[[ Information given, beginning ]]

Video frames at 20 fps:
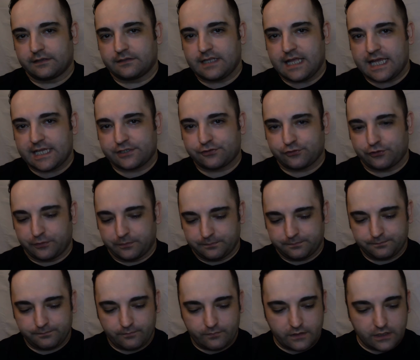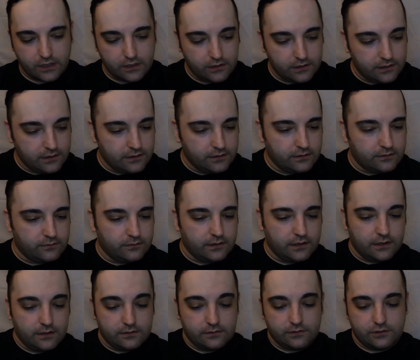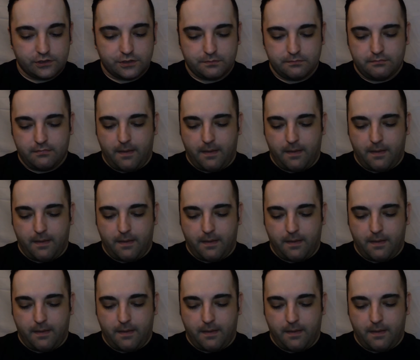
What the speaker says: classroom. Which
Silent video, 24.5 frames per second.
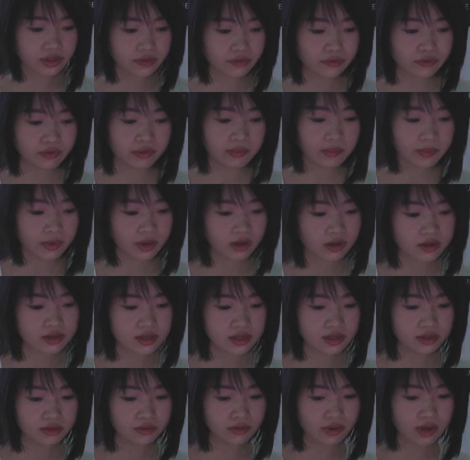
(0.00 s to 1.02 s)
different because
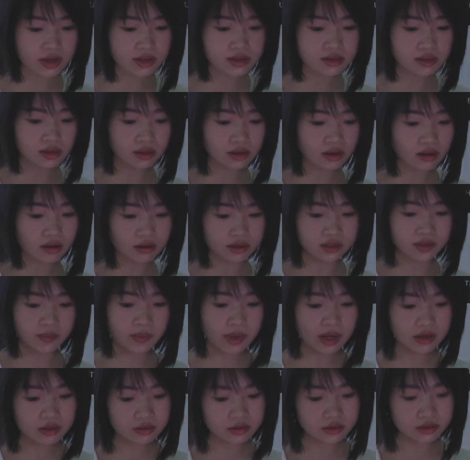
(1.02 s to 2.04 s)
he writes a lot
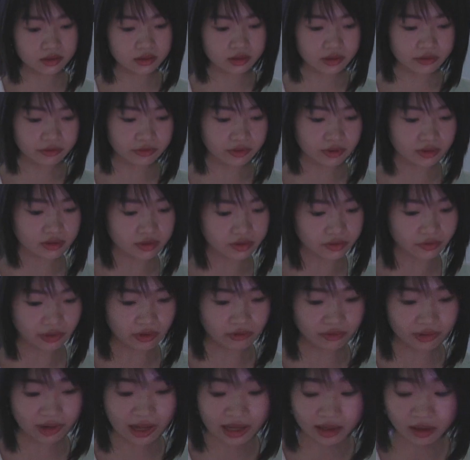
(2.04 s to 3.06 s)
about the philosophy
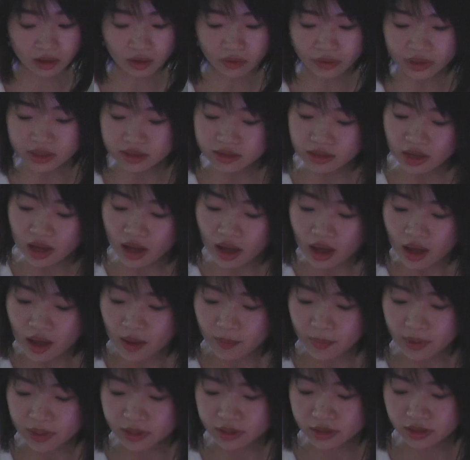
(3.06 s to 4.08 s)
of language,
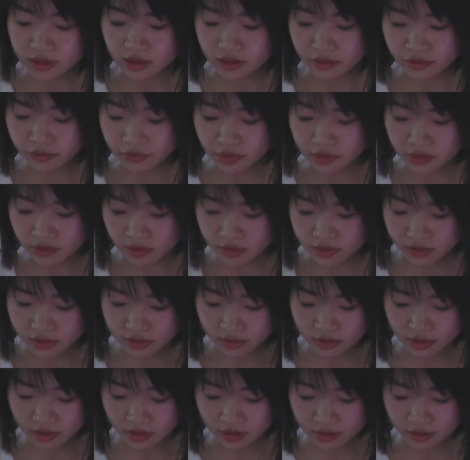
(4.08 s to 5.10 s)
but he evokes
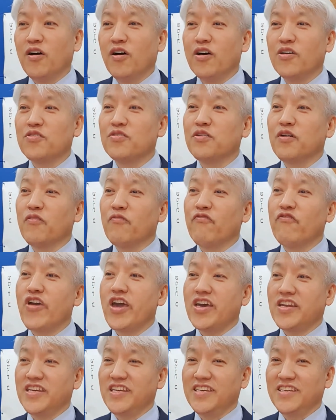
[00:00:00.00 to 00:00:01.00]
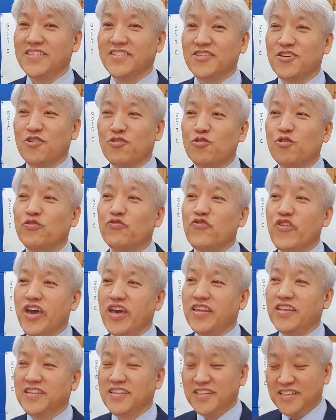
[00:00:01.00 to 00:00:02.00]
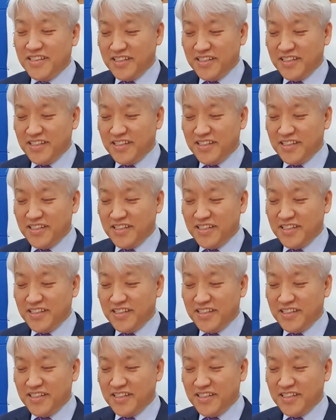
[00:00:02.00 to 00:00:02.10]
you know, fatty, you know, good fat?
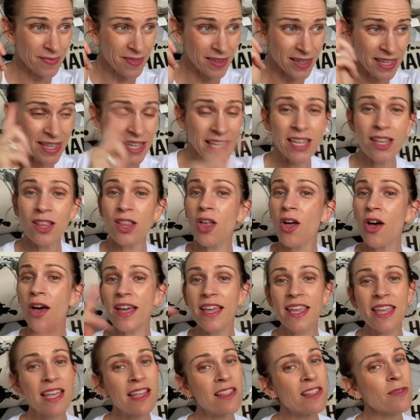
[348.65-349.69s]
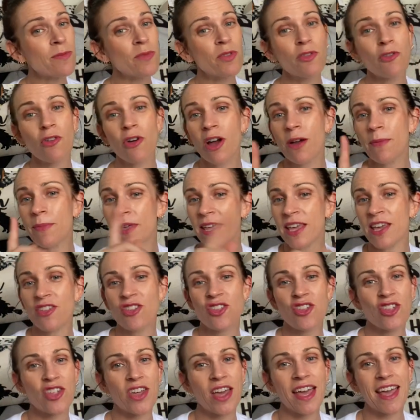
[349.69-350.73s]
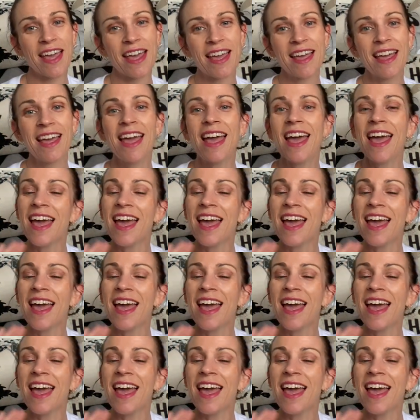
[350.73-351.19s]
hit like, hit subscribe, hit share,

[[ Information given, end ]]

**Exercise description**
All lines holding the word "frames" must be copied from the data.

**Worked solution**
Video frames at 20 fps:
Silent video, 24.5 frames per second.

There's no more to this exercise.